We all know that the now popular ChatGPT has shown a strong knowledge base in various fields. Especially when combined with bing search, it is able to provide corresponding websites directly on demand. But ChatGPT has some limitations:
- ChatGPTs' knowledge is trained on data before September 2021, so there is no way to provide information after this date.
- ChatGPT has no way to analyze complex logical relationships.
- ChatGPT cannot list cited sources and its reliability is based on the reliability of the source information, which may be inherently wrong, inconsistent, or incorrect or contradictory after being combined by ChatGPT.

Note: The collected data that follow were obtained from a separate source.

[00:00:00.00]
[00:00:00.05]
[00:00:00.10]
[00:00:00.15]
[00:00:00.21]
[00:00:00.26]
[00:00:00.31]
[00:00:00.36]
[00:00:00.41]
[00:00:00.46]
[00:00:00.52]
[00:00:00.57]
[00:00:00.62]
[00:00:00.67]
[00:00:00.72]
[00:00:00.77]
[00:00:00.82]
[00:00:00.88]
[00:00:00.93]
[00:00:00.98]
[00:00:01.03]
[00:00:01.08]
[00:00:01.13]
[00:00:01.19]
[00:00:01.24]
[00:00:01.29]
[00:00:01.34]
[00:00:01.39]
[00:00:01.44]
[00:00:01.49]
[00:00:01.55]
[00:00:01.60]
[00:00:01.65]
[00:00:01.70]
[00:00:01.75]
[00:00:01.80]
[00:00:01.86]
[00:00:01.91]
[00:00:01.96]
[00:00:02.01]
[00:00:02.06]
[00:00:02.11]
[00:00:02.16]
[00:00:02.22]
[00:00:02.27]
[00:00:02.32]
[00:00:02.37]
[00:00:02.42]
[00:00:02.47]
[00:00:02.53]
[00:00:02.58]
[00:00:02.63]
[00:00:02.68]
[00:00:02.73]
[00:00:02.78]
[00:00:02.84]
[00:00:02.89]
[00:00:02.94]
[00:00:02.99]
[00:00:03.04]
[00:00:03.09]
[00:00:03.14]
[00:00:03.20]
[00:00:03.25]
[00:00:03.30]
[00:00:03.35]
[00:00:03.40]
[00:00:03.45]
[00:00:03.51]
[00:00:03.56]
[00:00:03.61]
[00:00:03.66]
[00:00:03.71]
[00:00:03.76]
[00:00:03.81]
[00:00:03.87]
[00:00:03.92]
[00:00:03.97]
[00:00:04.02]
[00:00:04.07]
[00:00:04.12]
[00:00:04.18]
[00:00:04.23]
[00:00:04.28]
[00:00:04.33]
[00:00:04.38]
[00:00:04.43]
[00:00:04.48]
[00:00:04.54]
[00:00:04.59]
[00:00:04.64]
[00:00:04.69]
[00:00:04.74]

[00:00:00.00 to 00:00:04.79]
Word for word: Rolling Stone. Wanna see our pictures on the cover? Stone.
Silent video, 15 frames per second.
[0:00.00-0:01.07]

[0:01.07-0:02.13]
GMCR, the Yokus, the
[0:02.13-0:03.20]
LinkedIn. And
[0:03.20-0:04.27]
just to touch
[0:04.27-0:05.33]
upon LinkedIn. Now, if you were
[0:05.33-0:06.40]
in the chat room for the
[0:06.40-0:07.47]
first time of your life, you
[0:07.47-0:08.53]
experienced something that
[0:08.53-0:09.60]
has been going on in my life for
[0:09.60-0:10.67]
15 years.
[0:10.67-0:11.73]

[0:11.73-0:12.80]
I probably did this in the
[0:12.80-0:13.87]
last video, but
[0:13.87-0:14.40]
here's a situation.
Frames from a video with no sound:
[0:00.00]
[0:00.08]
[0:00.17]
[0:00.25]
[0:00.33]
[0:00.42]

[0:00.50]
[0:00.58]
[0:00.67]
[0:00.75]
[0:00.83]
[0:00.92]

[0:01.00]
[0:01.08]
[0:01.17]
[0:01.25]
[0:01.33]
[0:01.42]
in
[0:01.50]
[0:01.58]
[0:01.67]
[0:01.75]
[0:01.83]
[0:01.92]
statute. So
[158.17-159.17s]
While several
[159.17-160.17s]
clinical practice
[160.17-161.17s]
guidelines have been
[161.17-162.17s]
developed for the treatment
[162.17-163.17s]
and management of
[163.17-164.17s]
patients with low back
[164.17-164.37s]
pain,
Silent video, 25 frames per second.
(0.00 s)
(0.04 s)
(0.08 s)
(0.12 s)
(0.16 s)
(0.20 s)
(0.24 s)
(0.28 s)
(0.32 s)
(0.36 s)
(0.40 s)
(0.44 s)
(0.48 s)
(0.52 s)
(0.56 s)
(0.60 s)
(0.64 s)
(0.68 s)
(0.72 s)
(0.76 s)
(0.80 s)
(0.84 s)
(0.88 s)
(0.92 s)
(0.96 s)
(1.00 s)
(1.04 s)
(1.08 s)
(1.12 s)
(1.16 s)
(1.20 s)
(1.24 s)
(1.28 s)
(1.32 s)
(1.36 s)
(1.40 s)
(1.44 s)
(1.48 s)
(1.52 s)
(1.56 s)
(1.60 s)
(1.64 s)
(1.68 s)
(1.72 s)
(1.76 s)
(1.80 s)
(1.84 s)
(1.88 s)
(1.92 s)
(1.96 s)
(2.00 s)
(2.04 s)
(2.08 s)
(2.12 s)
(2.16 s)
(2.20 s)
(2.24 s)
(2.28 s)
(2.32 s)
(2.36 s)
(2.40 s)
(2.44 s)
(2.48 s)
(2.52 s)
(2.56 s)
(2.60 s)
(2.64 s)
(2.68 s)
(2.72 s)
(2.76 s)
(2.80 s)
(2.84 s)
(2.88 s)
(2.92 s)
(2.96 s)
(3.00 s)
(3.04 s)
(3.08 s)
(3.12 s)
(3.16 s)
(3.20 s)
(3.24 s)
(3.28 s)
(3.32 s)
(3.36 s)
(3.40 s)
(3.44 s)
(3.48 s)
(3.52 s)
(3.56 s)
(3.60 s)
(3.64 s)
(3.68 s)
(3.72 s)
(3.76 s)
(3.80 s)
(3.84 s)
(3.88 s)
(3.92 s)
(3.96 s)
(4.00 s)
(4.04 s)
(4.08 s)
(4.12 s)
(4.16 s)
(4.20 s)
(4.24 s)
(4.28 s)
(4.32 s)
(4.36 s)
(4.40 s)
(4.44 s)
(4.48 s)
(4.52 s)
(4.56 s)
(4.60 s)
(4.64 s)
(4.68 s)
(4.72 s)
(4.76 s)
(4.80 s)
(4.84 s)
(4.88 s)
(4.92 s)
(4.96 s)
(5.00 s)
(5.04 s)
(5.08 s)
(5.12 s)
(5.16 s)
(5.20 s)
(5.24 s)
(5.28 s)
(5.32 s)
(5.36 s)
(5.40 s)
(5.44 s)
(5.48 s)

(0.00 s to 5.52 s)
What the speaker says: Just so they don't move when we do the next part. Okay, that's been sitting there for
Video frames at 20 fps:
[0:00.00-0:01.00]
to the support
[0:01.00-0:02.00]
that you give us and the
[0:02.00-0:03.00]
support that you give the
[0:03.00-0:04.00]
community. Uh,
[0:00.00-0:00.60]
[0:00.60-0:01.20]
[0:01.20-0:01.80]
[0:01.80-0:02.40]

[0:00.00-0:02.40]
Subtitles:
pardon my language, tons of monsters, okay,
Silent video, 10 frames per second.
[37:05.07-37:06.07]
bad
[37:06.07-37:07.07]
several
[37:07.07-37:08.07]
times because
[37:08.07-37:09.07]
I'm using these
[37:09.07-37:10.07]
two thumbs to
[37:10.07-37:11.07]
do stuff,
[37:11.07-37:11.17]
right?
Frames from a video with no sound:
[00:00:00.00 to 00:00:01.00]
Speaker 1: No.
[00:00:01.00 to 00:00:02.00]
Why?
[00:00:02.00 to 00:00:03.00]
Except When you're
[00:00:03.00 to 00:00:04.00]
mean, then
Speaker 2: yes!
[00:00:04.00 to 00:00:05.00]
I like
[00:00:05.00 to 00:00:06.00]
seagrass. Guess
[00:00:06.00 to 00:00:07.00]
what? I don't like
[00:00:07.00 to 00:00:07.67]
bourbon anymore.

So we use advanced algorithms combined with ChatGPT to counter the limits these limitations.
To address the problems of chatgpt, such as lack of ability to analyze complex input, complex responses, inability to provide real-time tools, and possible errors in the links provided, our core idea is to
- Decompose the requirements and only ask simple questions to gpt at a time.
- Restrict the output so that the output is brief and linked to the topic.
- Use github api to get the latest github, to ensure the popularity and effectiveness of the tool.
For usage in the console, run in the console:
python sdsc_cataglog.py
If you want to use a visual interface run the notebook app.ipynb and open the website.
After starting the tool in the console, the user can input his use case. The tool will summarize the current challenge and will extract keywords which are used to search for related repositories. It will return the repositories like in the following example:

After starting the tool the user can input 3 keywords.

After pressing search it will return the top 5 related github repositories and openml dataset for each keyword.